__Task instructions__
Take the entries below and print all of them exactly, please.

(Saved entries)
= Beginning of Section =

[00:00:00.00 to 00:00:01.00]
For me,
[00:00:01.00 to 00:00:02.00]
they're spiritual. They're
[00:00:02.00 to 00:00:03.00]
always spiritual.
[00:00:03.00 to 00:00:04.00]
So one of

= End of Section =

__Answer__
[00:00:00.00 to 00:00:01.00]
For me,
[00:00:01.00 to 00:00:02.00]
they're spiritual. They're
[00:00:02.00 to 00:00:03.00]
always spiritual.
[00:00:03.00 to 00:00:04.00]
So one of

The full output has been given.